LM approach for White’s test is basically using the fact that if one or more of the parameters (coefficeints) are statistically significant, they will show this with their R^2 (R^2 of the regression). R^2 will be larger than the R^2 of the case with no statistically significant coefficeints.
We obtain R^2 from the auxiliary regression, and mutkiply it by the number of observations. This statistic is chi squared with m degrees of freedom, with null of joint 0 for all coefficients.
So, we want to see low values for the statistic, because this shows that there is no evidence indicating that the R^2 is large.
What happens to OLS if there is heteroskedasticity present?
we get unbiased estimators
what is assumption 3?
Assume no autocorrelation between residuals
what tests do we have for autocorrelation in CLRM?
1) Durbin Watson
2) Breusch Godfrey
elaborate on Durbin Watson
DW is a first-order autocorrelation test. Test only the first lag.
The idea of Durbin Watson is to use the residuals to create a new regression that basically check whether the coefficeints of the new regression are statistically significant or not. The null hypothesis is that teh coefficient is 0.
u_t = p u_(t-1) + v_t
We’re only testing for p.
Now, we do not actually have to run the regression. We have the values we need from running the original regression.
DW does not follow a distribution. Instead, it operates on a region, and use critical values.
DW is a test for whether consecutive errors are related. Sort of limited.
DW is a test to see whether consecutive errors are related. Can we do better?
Yes, with Breusch godfrey.
In theory, we could also use DW, but replace the lag-1 wiht all kinds of lags. but this is not practical.
Breusch Godfrey is a joint test for multiple lags at once.
1) Estimate OLS like always to find the residuals
2) Use the residuals to build an auxiliary regression. The explanatory variables are lagged residuals, but we also include the intercept, and the regular explanatory variables from the regualr regression. Using later knowledge, this is to remove dependencies from the residual.
3) Obtain R^2 from the new regression.
4) (T-r)R^2, where T is the number of observations and r is the order of lags, this shit is chi squared distributed with r degrees of freedom.

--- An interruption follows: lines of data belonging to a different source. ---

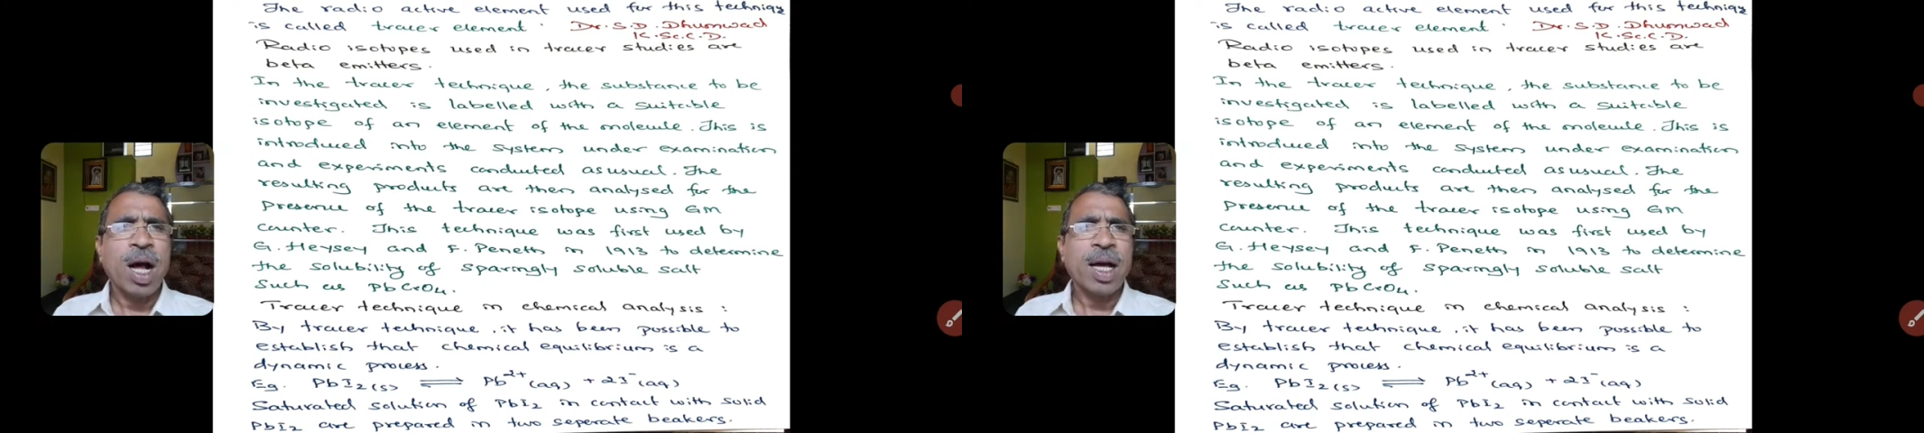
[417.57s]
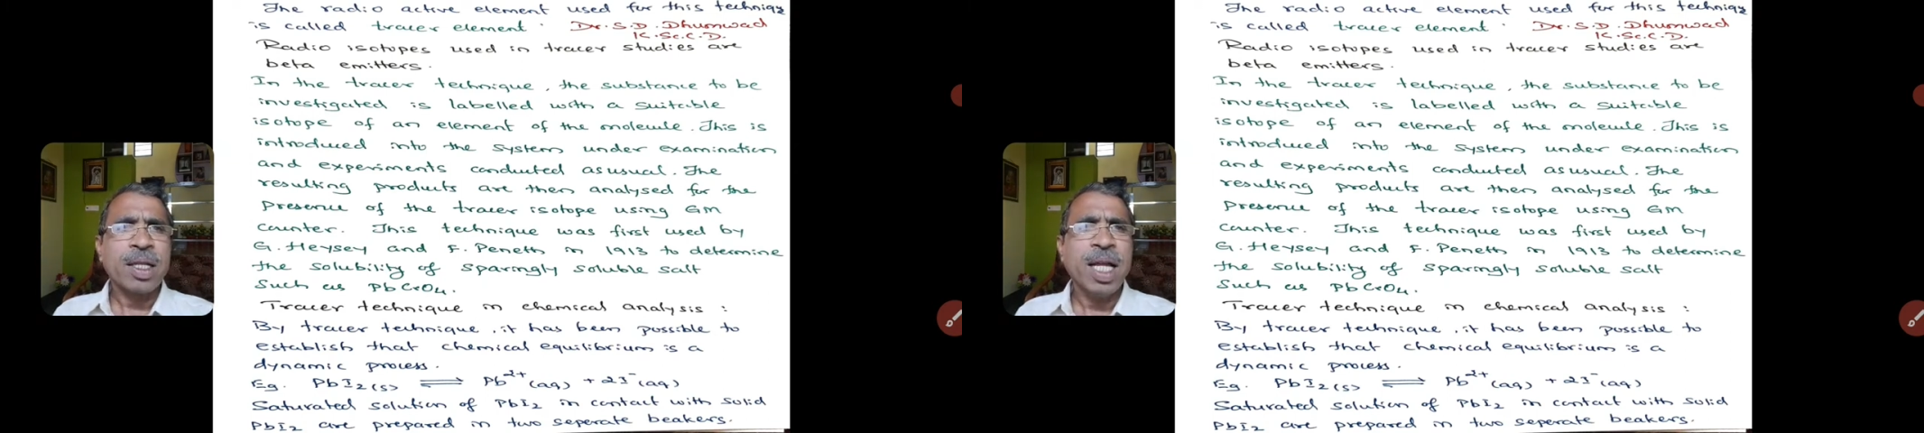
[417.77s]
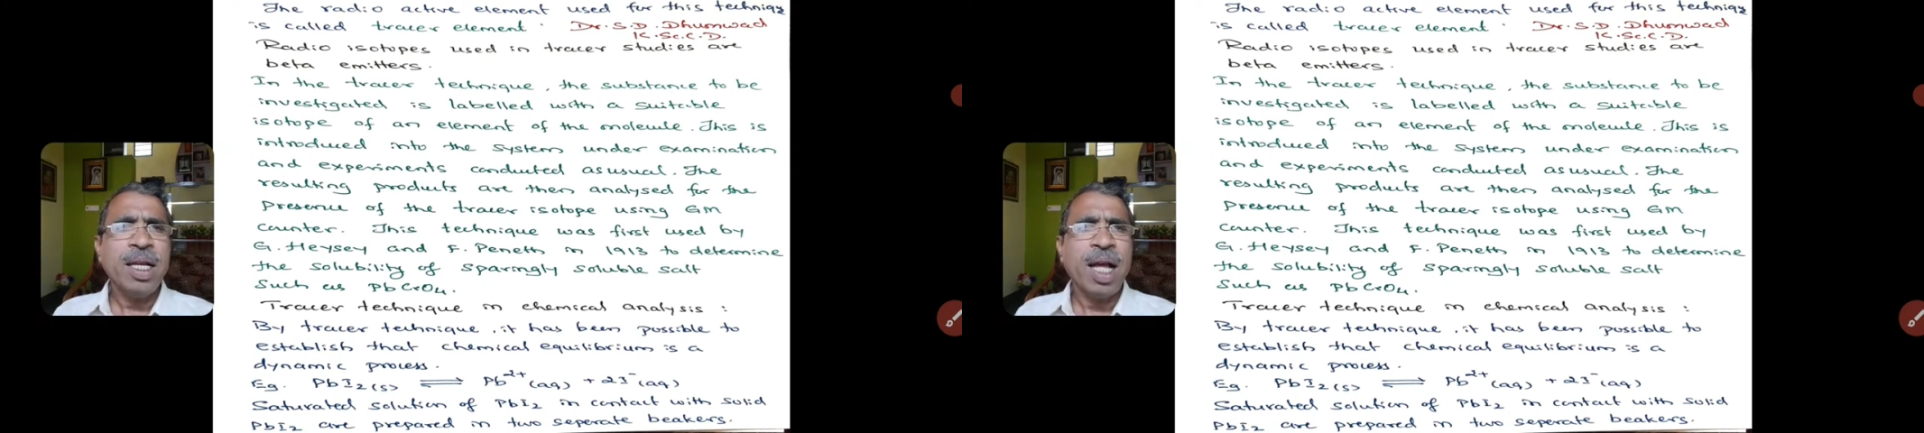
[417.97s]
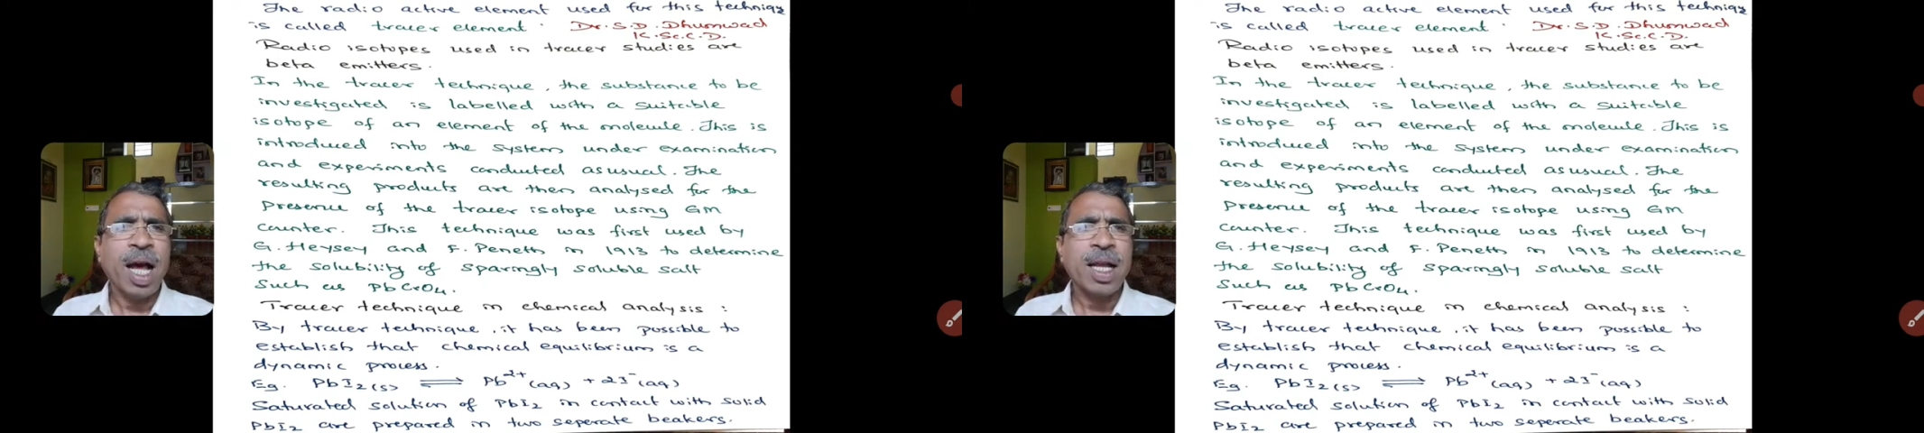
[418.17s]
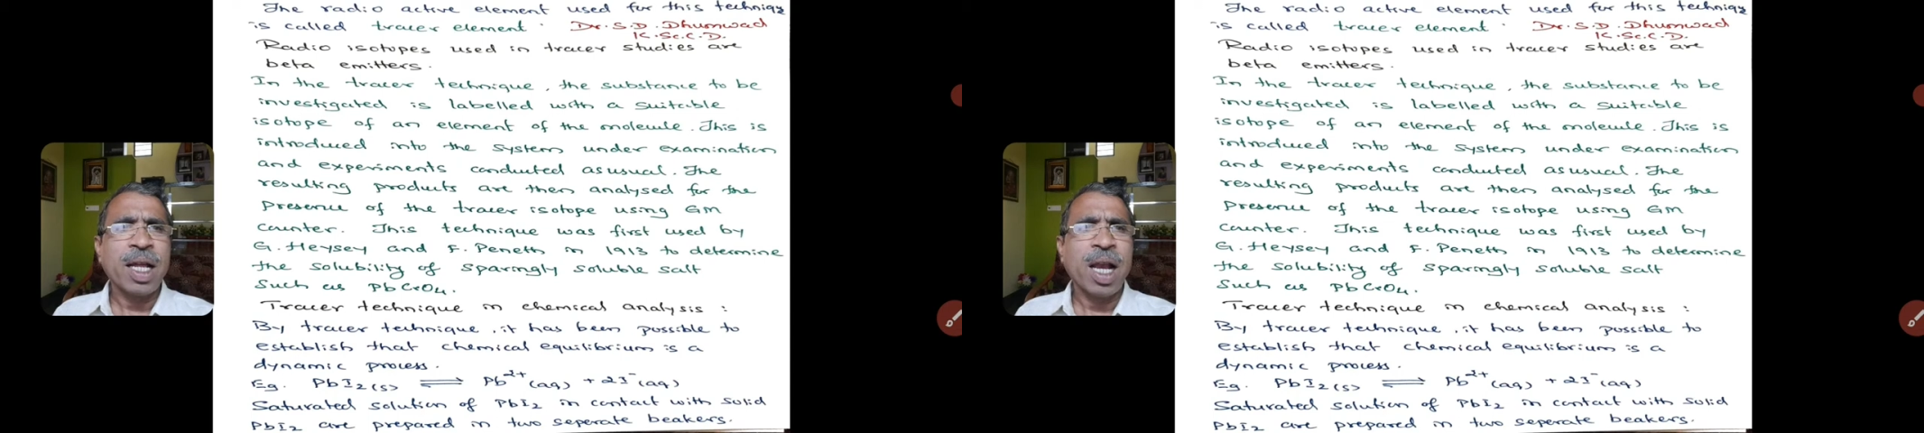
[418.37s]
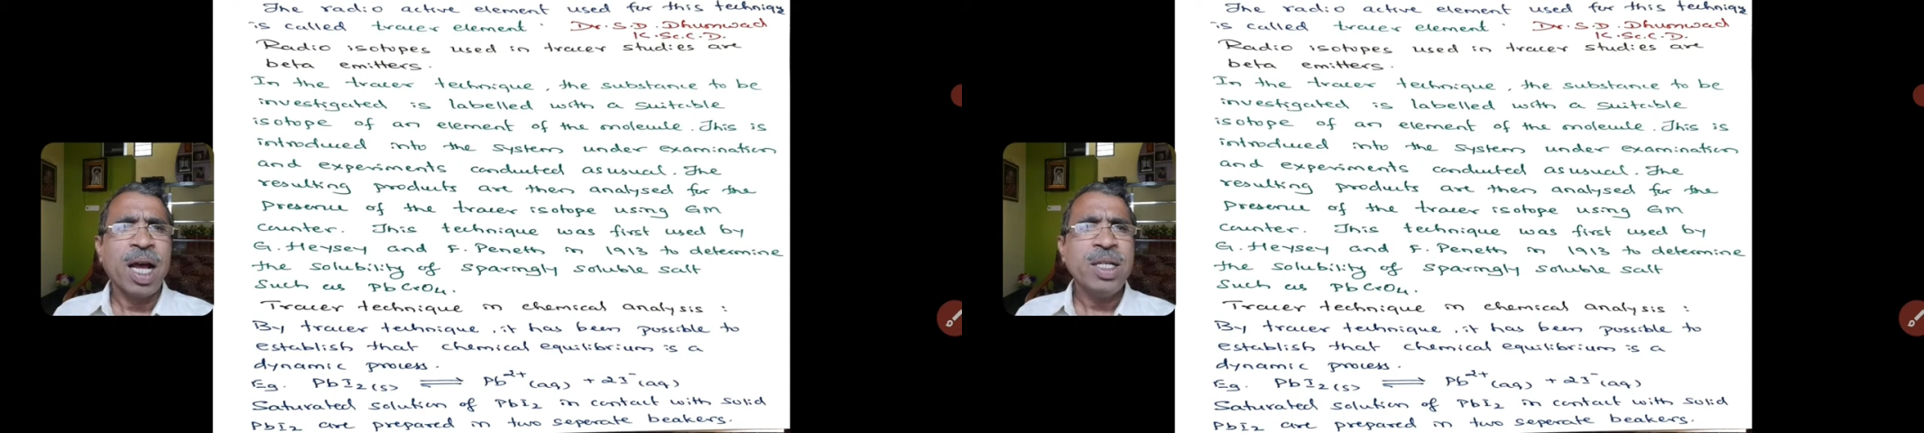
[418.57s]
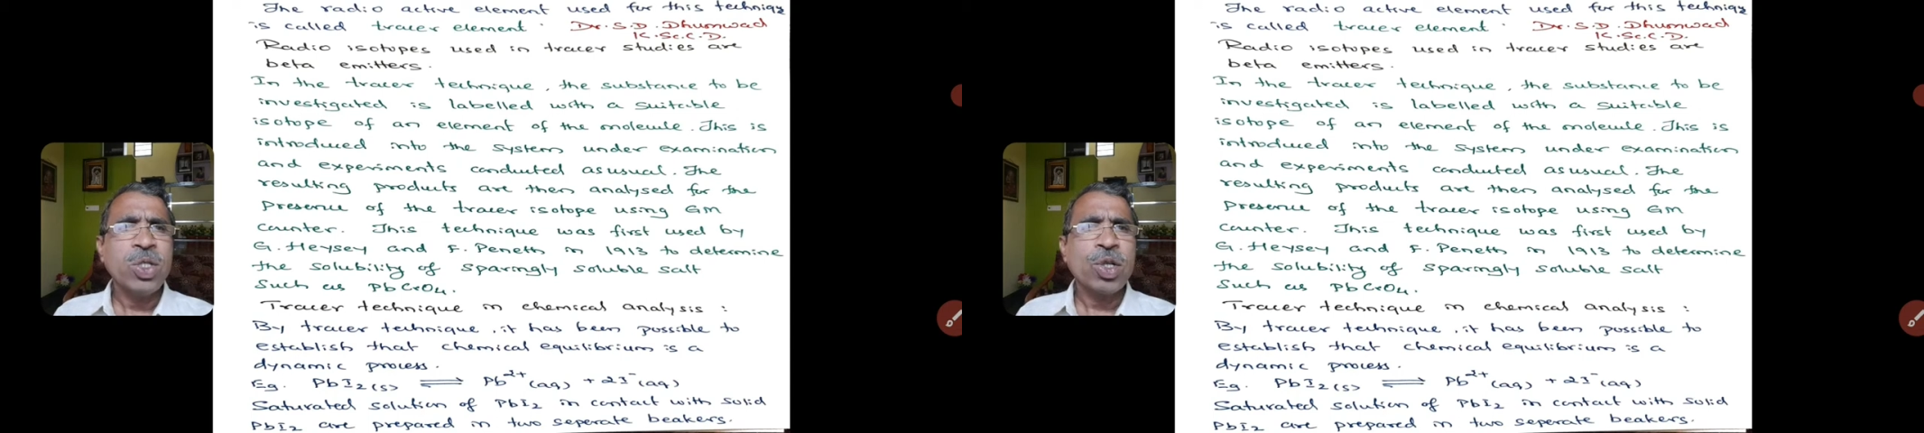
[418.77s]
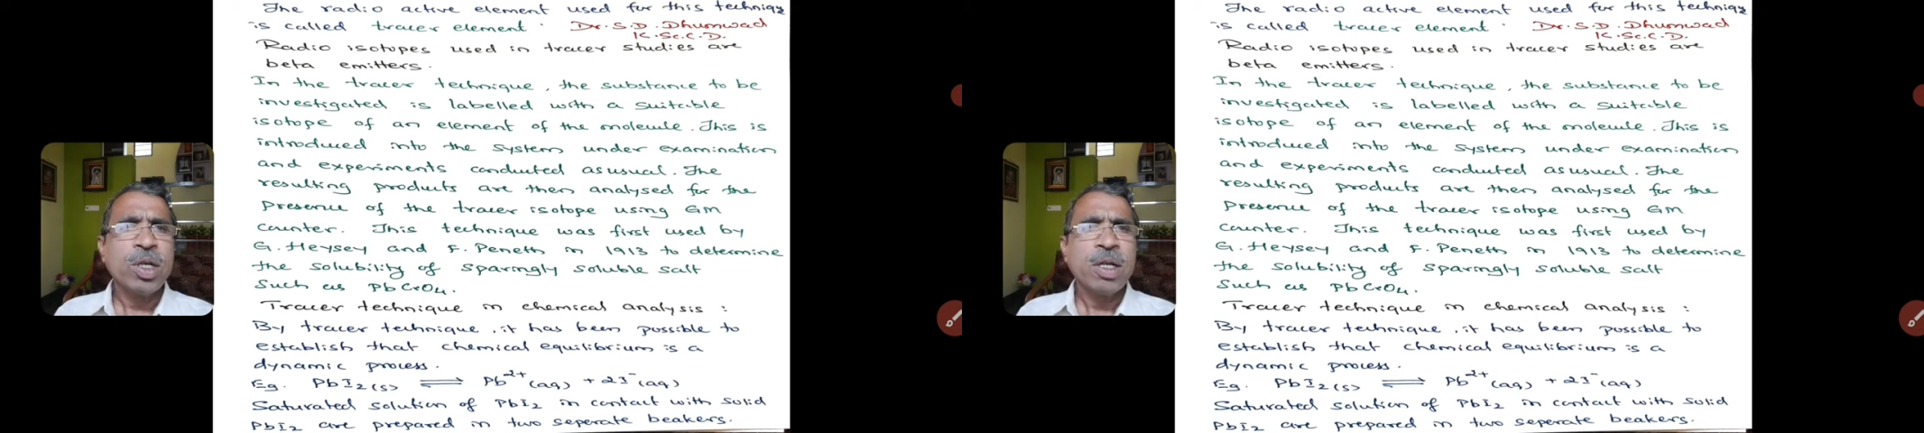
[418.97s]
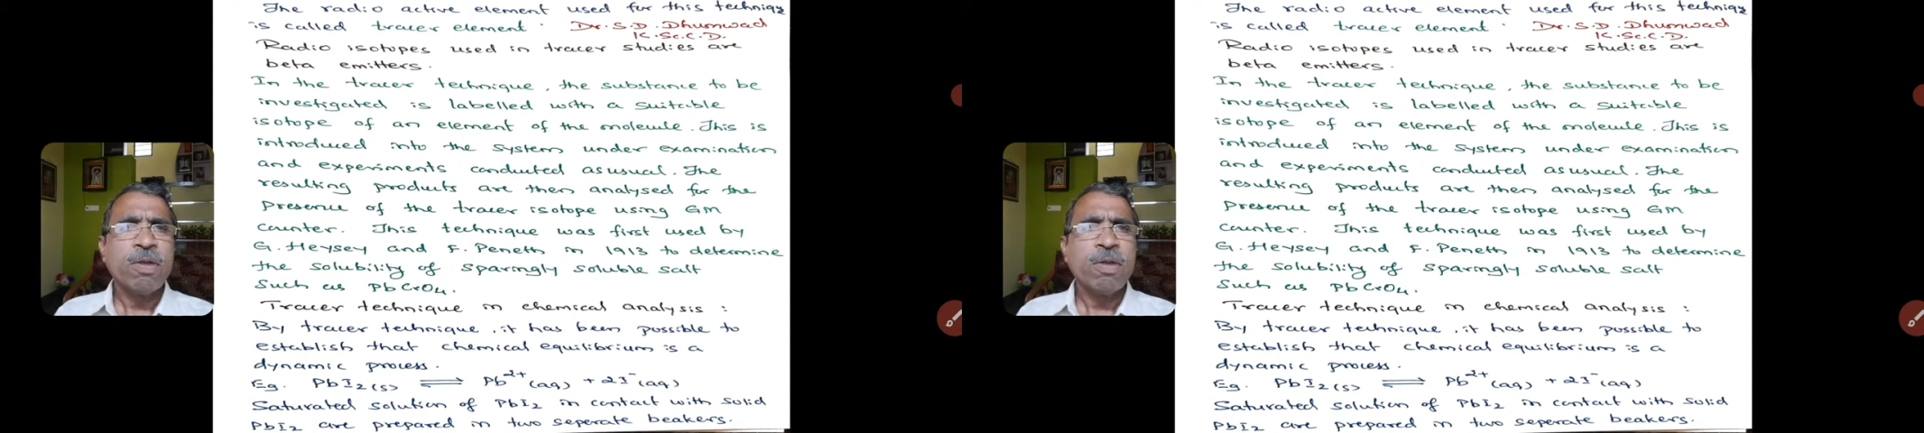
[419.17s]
are then analyzed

why do we multiply R^2 by (T-r) in Breusch-Godfrey, and not by just T as it is with regular heteroskedasticity?
when we use the lags up to order k, we lose k variables.
how do we deal with testing for normality of resiuduals?

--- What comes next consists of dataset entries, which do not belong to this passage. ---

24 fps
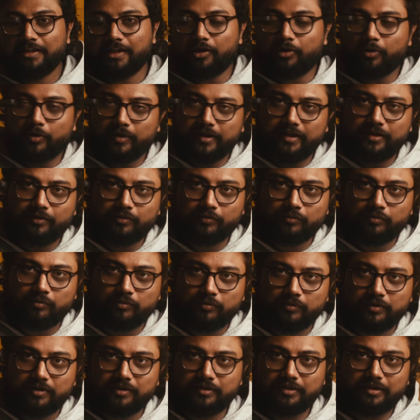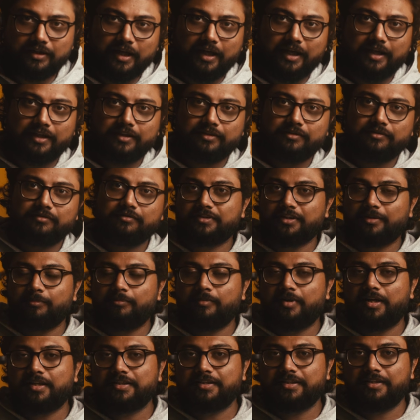Now, according to Google and
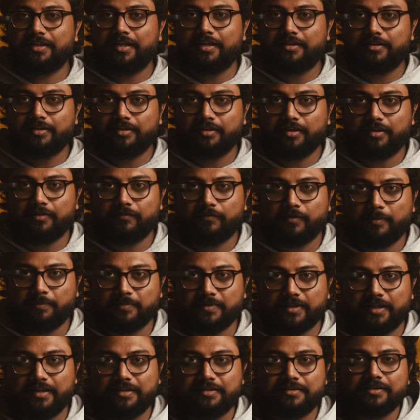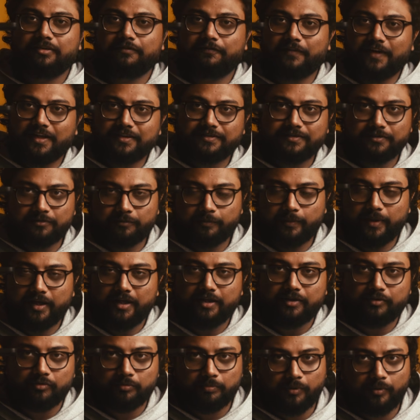some other internet websites, the fastest
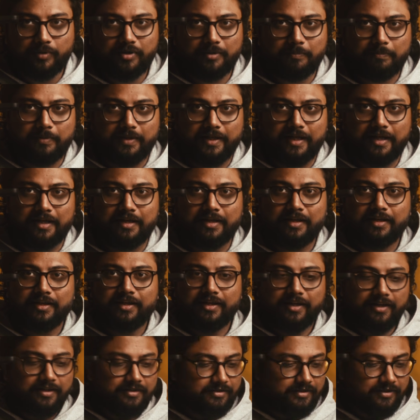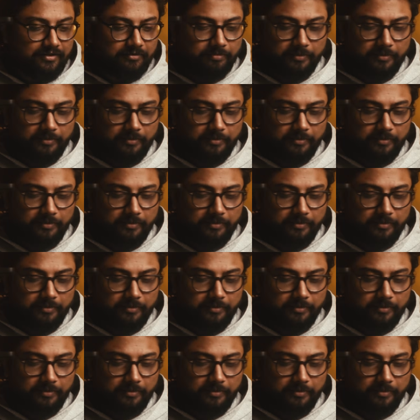way to board a plane is this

Bera-Jarque test. BJ test.
elaborate on the Bera-Jarque test
It utilize the fact that the normal distribution is defined purely on its first 2 moments. Skewness and kurtosis is not changeable. skewness is always 0 and kurtosis is always 3.
We define excess kurtosis to be equa lto kurtosis less 3. Then, the test will test the joint hypothesis that both the skewness and the excess kurtosis is 0. If so, normality is assumed. If the test values show extreme values, it indicates that the result was highly unlikely to observe given the fact that the shit is normally distributed, which we use as evidence that it is not normalyl distributed.
what happens if we find that shit is not normally distributed?
it is not striaghtforward to know what to do.
If the sample is very large, this has nothing to do, andwe can use the model without worry.
SOmetimes, logging the variables can help.
Other times, some extreme outliers, that are not really representative of the pattern, will fuck up the test. we could remove these outliers to aid the model.
In general, removal of outliers is dangerous. Perhaps the outlier is not actually an outlier, but we just lack data in this region. we usually say that removal is only justifiable if we have some sort of evidence that suggests that the event was a one-off.
how can we remove outliers?
We can remove outliers by adding binary (dummies) variables only for the outlier.
elaborate on multicollinearity
implicit assumption made during OLS.
Explanatory variables cannot be correlated.
Multicollinearity refers to cases where there is a higher degree of correlation between variables.